Alice Cooper: "Trash", o retorno de uma lenda
Resenha - Trash - Alice Cooper
Por Neimar Secco
Postado em 25 de dezembro de 2013
TRASH é um divisor de águas na carreira de Alice Cooper. Lançado no crepúsculo dos anos 1980, uma déada de intensas mudanças no cenário musical, TRASH, ao mesmo tempo, trouxe de volta um ícone da década anterior e fez alguns fãs mais "hardcore" questionarem: onde está Alice Cooper neste álbum?
Fim dos anos 1980, uma década inteira de acontecimentos (e esquecimentos). Interminável guerra entre Irã e Iraque, crise e colapso do Comunismo, fim da União Soviética, queda do Muro de Berlim. Novos e promissores astros aparecendo no cinema americano: o conto de fadas de E.T, o Extraterrestre; Tom Cruise levando muitos casais jovens, predominantemente as garotas, às alturas com seu Top Gun. Michael J. Fox, Christopher Lloyd e sua inesquecível DeLorean, viajando no tempo, nos levando de volta ao passado e então novamente para o futuro, na série Back To The Future, Jason ceifando vidas por trás de sua máscara assustadora, musicais modernos como Fame e Footloose...
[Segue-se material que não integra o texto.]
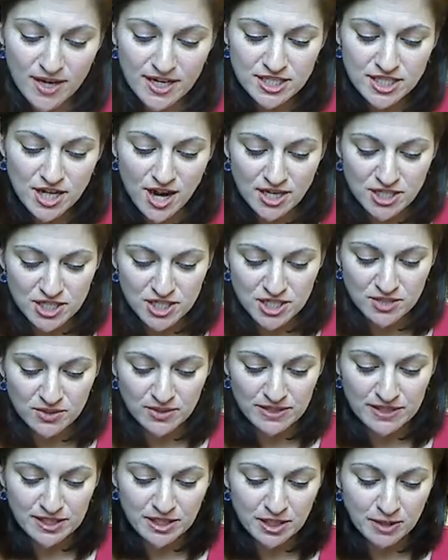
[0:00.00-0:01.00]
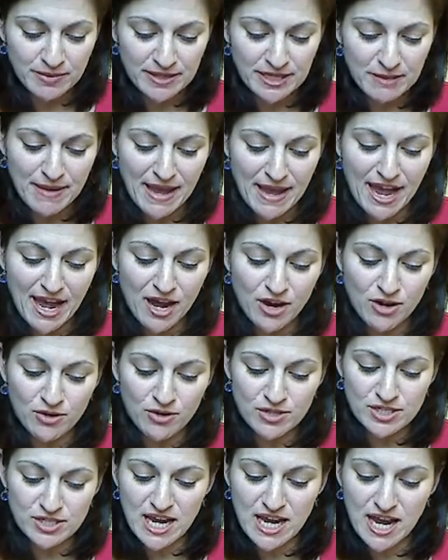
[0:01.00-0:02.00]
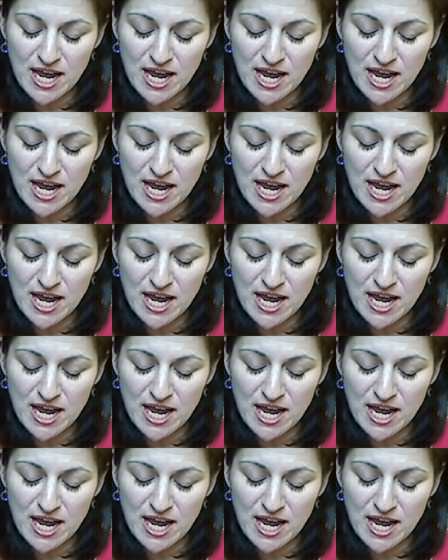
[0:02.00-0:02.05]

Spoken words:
want to talk to you a little bit about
Na música, Michael Jackson levando às alturas o mega sucesso com seu álbum multiplatinado, Thriller e seus clipes e shows mega coreografados e produzidos. (Micael Jackson, no palco, seguramente está para o pop como Freddie Mercury e David Lee Roth, nos seus melhores tempos com o Van Halen, estão para o Rock). No álbum, a cereja do bolo eram as participações especiais do novo parceiro musical -- futuramente traído por Michael (com a compra dos direitos sobre toda a obra dos Beatles), -- Paul McCartney, a surpreendente aparição da guitarra de Eddie Van Halen e o astro dos filmes de terror, Vincent Price. (Alguém, ao ler isso lembrou da parceria Alice Cooper/Vincent Price em Welcome To My Nightmare, realizada em 1975?)
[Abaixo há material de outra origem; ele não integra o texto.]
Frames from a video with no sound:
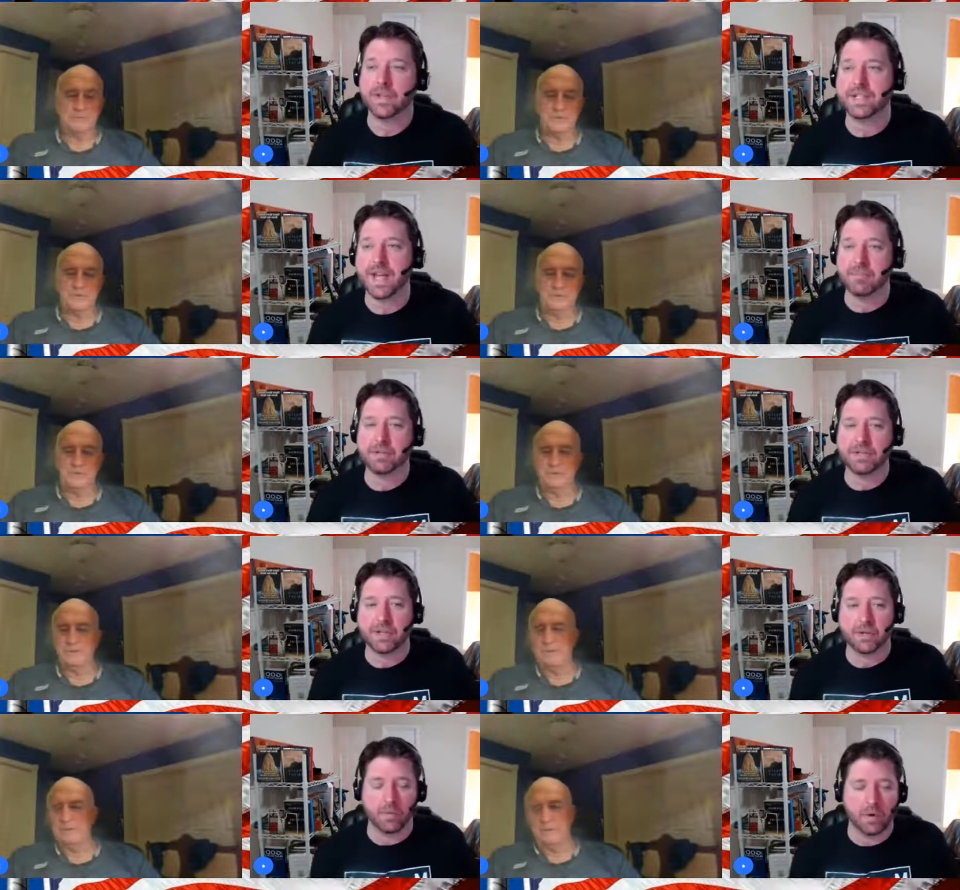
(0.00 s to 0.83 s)
Speaker 1: This
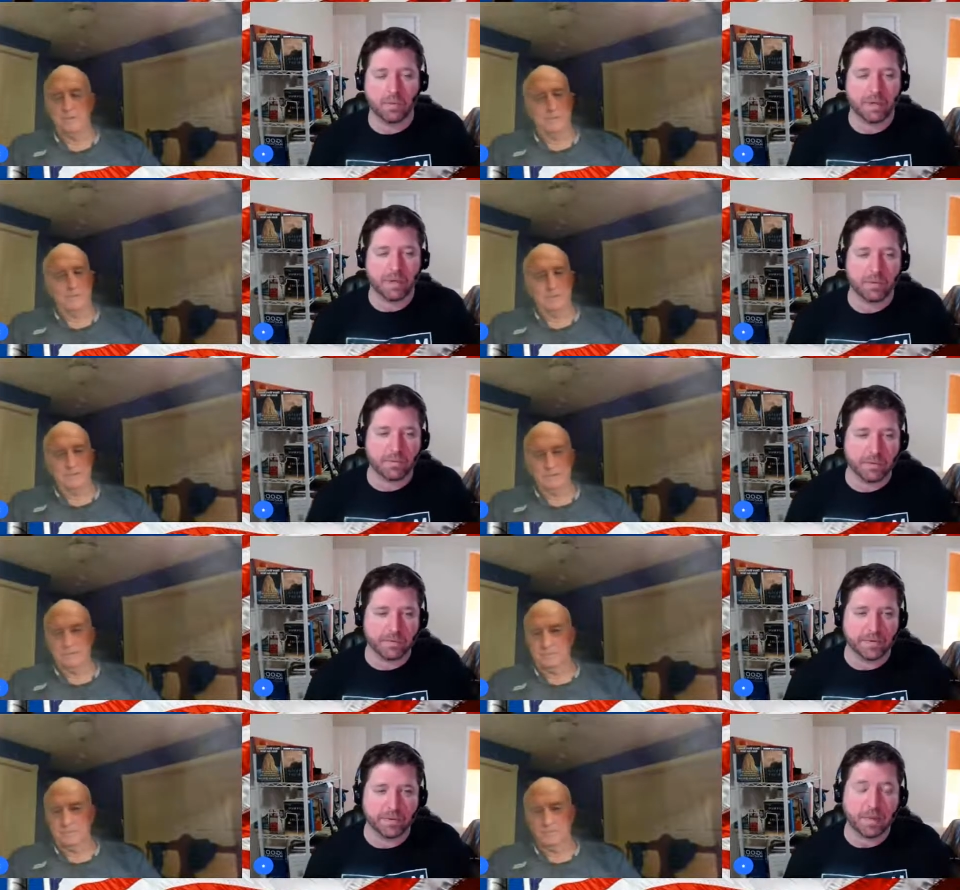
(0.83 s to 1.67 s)
episode won't be
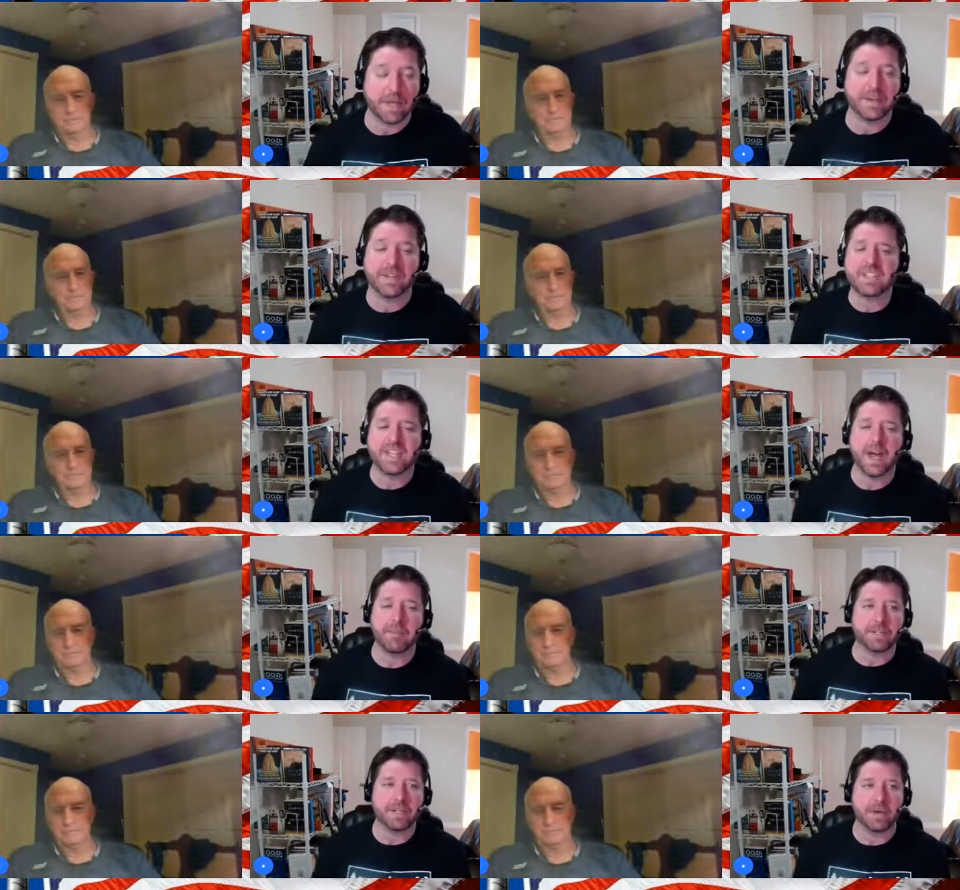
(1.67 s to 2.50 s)
removed. But
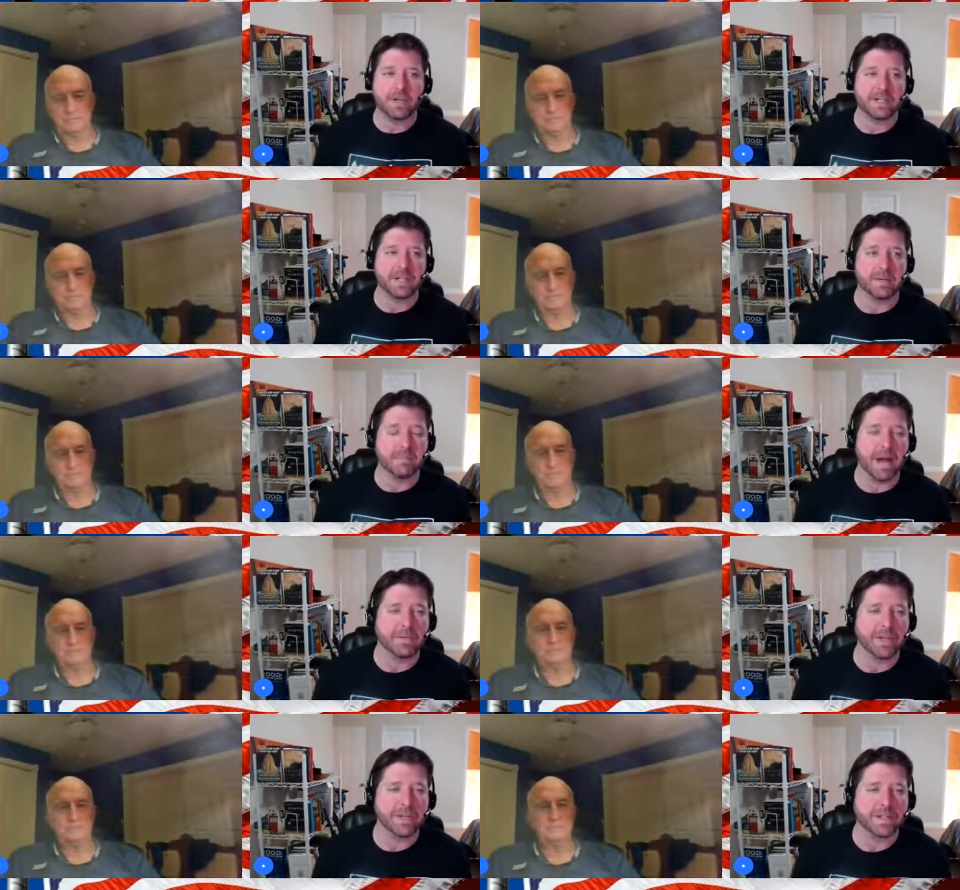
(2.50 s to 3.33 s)
this episode isn't
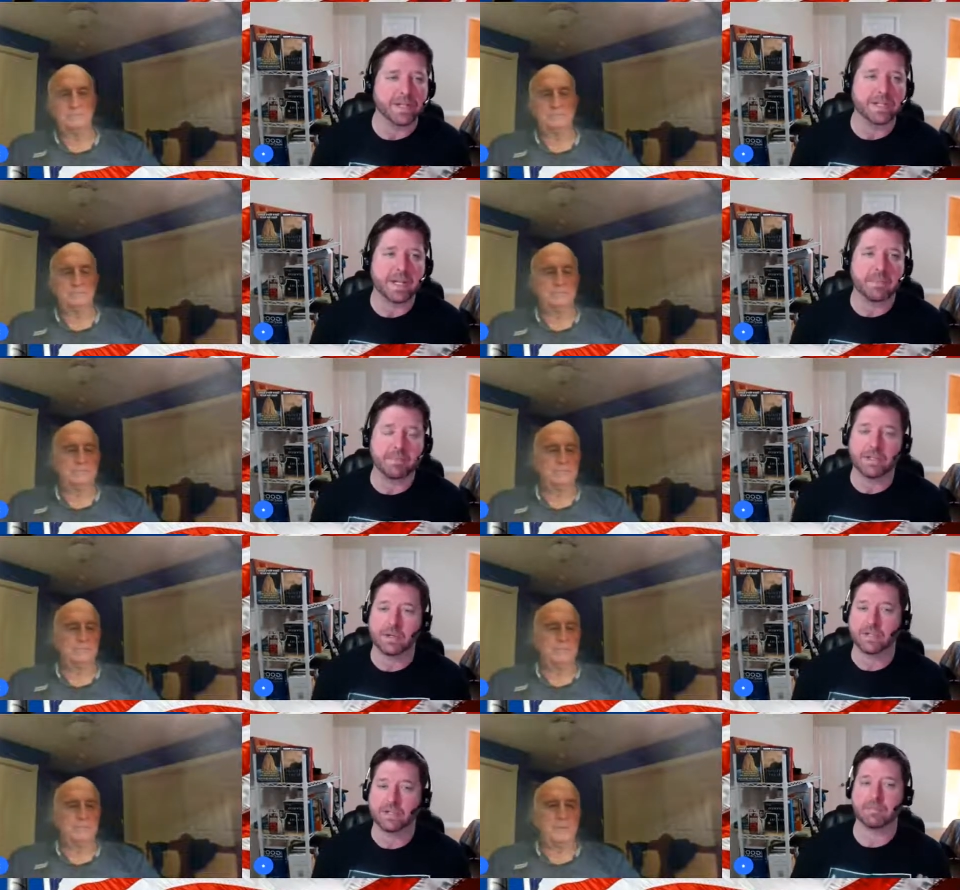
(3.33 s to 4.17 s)
about this. This
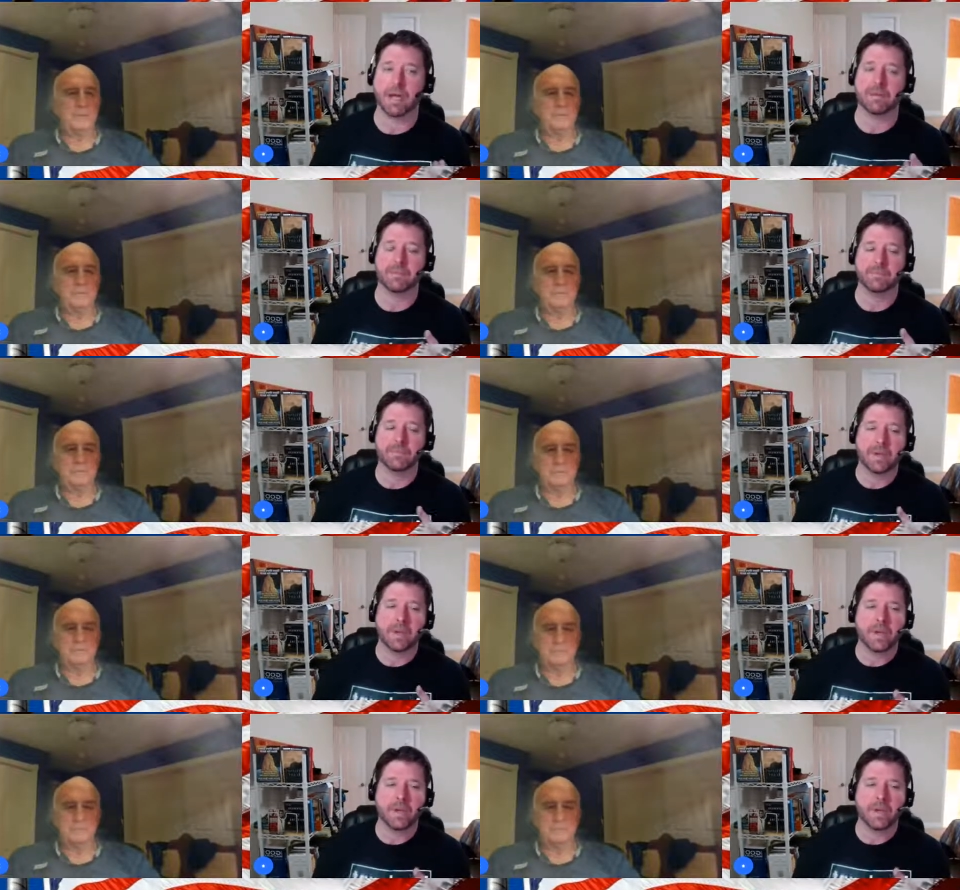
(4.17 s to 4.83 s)
episode is about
Mas o nosso interesse maior aqui é o Rock, certo? Ok, os anos 1980 foram a época de destaques como U2, The Smiths, The Cure, Madonna, Cyndi Lauper. Ah sim, eu tinha dito ROCK! Então chegamos à NWOBHM (New Wave of British Heavy Metal) com Iron Maiden, Saxon, Def Leppard... enquanto nos Estados Unidos, Quiet Riot assaltava as TVs e as paradas com covers do Slade (C'mon Feel The Noize e Mama, Weer All Crazee Now), o Twisted Sister, do discípulo de Alice Cooper, Dee Snider, também arrombava nossas TVs (e nossos rádios) com (o clipe hilário de) We're Not Gonna Take It. O rock farofa do Bon Jovi e seus hits melados, salvos pela ótima guitarra de Ritchie Sanbora, eram outro grande destaque da época. E o KISS nos brindava com hits como I Love It Loud (Hey hey hey, yeah! Hey hey hey, yeah). Isso sem contar com o maior fenômeno instantâneo de público e vendas de uma banda de hard rock iniciante: o estouro do Guns N´ Roses com seu álbum de estreia Appetite For Destruction, lançado em 1987, recheado de hits (e riffs) poderosos, bem como aquela que talvez tenha sido a derradeira dupla de vocalista e guitarrista carismáticos no rock: Axl Rose e Slash. Também ressurgiam com força na mesma época, David Bowie e seu amigo Iggy Pop, conterrâneo de Alice Cooper em Detroit. Deep Purple com seu Perfect Strangers e Dio com Holy Diver faziam a nossa alegria roqueira. Mas, espera! O que tudo isso tem a ver com Alice Cooper e seu TRASH? Vamos parar com toda essa enrolação e ir ao que interessa!!! Pois então vamos, mas com calma...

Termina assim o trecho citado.